On Tuesday, Reuters published, “The un-terrifying Treasury bill market,” in which the author, Felix Salmon, attempted to dismiss concerns about the recent spike in Treasury bill rates by pointing out just how small the price move actually was for the bills. He says, “If you look at the actual price action in Treasury bills, then, [the recent movement] isn’t terrifying in the slightest.” Additionally, Salmon provides the following example:
“And here’s the reality: let’s say the yield on your $1,000 bill soars to a terrifying 0.446% from a relatively benign 0.184%. That means the price of your bill has plunged from $1,000.04 all the way to $999.88. You’ve lost a whole 16 cents — or 0.016%.”
Here’s another glimpse of reality: Treasury bills are viewed by the financial community as cash. Put differently, in today’s financial realities, the financial community expects T-bills to be worth 100 cents-on-the-dollar on the date of maturity. It is true that T-bills posted as collateral will have very small haircuts applied. But when discussing T-bills maturing in the next couple of weeks, financial markets participants, under normal conditions, would have the confidence that those T-bills are as good as cash—worth 100 cents-on-the-dollar. In that light, the magnitude of the recent move in T-bills is noteworthy and not something to be casually dismissed.
Salmon far too easily mocks the price move of a financial instrument that is very close to maturity, doesn’t normally behave the way it’s recently behaved, and that investors depend on to be worth 100 cents-on-the-dollar in just a matter of days. So Mr. Salmon, if such a price move in an instrument viewed as cash is no big deal, then I have a proposition for you:
I will buy from you as many lots of $1,000 as you are willing to sell to me (up to the amount I can afford to purchase) for the purchase price of $999.88 (this price is pulled from your example, noted above). Stated differently, you give me $1,000, and I will give you back $999.88. Do we have a deal?
On a final note, I would also like to briefly address this comment from Salmon’s article: “there’s not even any real evidence that what we’re looking at here reflects credit risk being abruptly inserted into the interest-rate market.” Perhaps Salmon is waiting for the institutions selling those T-bills to come out and plainly explain why they are doing it (not going to happen). But while he is waiting for that, I would like to better help readers understand what is going on. While pretty much everyone in the financial press keeps focusing on the fact that there is plenty of revenue to pay interest on the debt, the biggest threat of default comes from institutions deciding not to rollover debt that is maturing in the coming weeks.
As former Secretary of the Treasury Timothy Geithner explained in a June 28, 2011 letter to then U.S. Senator Jim DeMint, “Under normal circumstances, investors who hold Treasuries purchase new Treasury securities when the debt matures, permitting the United States to pay the principal on this maturing debt.
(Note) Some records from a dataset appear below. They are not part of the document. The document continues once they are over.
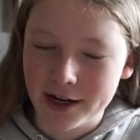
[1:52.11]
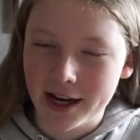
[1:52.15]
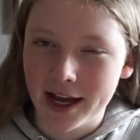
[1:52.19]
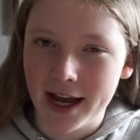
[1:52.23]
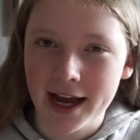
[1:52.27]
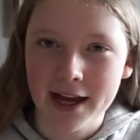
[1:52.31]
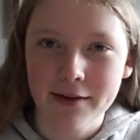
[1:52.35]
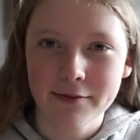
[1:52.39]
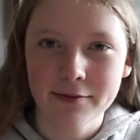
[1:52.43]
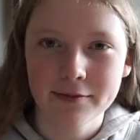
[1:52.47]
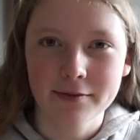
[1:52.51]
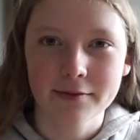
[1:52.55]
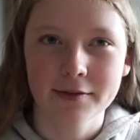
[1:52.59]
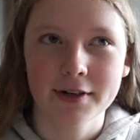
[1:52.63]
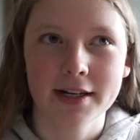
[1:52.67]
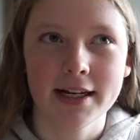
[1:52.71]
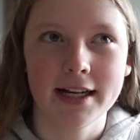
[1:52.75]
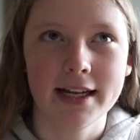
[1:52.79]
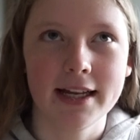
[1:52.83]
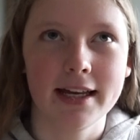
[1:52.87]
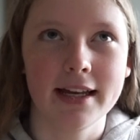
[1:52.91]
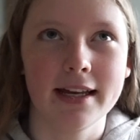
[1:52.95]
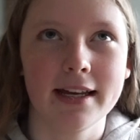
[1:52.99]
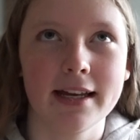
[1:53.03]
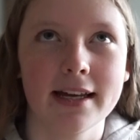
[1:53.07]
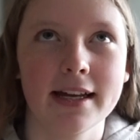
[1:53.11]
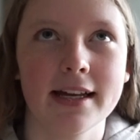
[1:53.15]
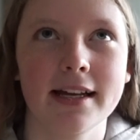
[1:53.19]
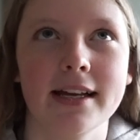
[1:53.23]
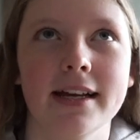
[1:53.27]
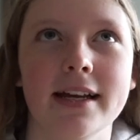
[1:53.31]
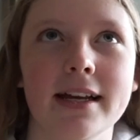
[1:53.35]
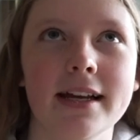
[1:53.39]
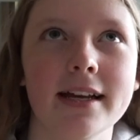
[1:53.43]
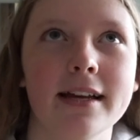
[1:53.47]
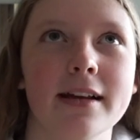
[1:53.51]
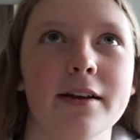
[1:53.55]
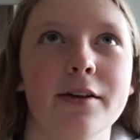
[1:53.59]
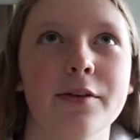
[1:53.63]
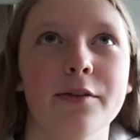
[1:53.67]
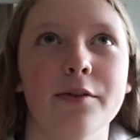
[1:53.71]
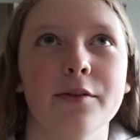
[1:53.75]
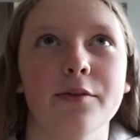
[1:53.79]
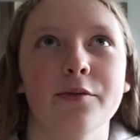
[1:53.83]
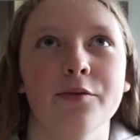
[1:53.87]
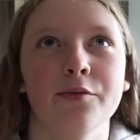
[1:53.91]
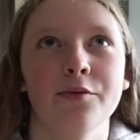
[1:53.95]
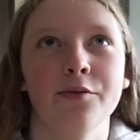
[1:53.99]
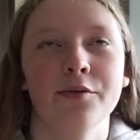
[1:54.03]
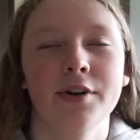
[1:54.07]
I haven't really
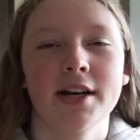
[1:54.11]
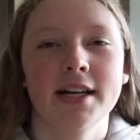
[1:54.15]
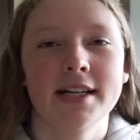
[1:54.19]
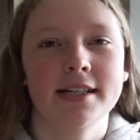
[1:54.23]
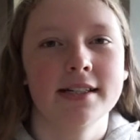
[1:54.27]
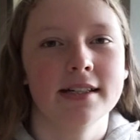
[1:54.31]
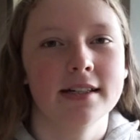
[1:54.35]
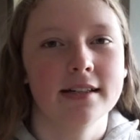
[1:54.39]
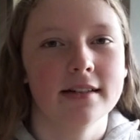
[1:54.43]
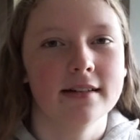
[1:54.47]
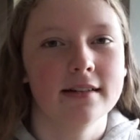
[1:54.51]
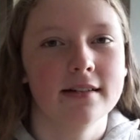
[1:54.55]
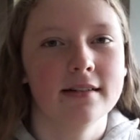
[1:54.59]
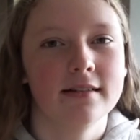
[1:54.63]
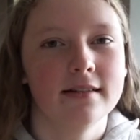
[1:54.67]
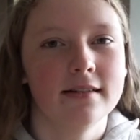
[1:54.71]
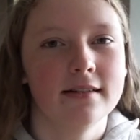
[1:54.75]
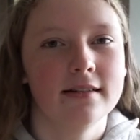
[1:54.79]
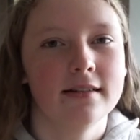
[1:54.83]
ridden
Yet in the scenario you advocate, in which the United States would be defaulting on a broad range of its other obligations, there is no guarantee that investors would continue to re-invest in new Treasury securities. In fact, some market participants have already indicated that they would be disinclined to do so.” [emphasis added] If some market participants were disinclined to do so in 2011, I think it is reasonable to assume there are some that feel the same way today.
My base case is still that a debt default will be avoided. In that regard, I share the same view as pretty much everyone who writes about financial-related matters. But I also think the financial press can do a much better job of painting a more realistic picture of the current state of things.